[DATA UNDER STUDY Boundary: Start]
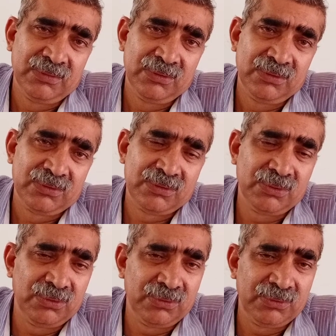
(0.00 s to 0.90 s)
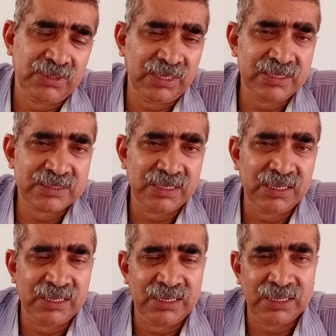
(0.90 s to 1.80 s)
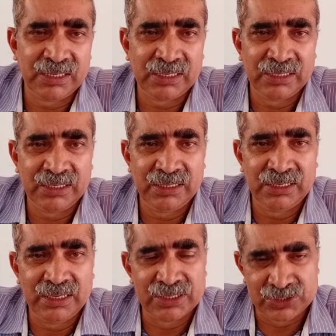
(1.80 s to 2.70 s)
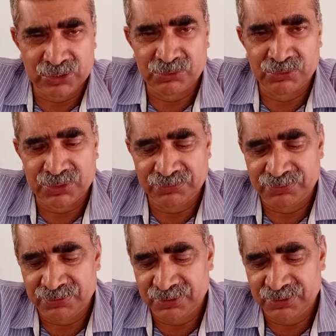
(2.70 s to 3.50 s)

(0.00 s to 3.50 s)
So that is the executive.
[DATA UNDER STUDY Boundary: End]
YOUR INSTRUCTIONS ▸ Would you return all of the data above word for word, omitting every picture?

RESPONSE AREA ▸
(0.00 s to 0.90 s)
(0.90 s to 1.80 s)
(1.80 s to 2.70 s)
(2.70 s to 3.50 s)

(0.00 s to 3.50 s)
So that is the executive.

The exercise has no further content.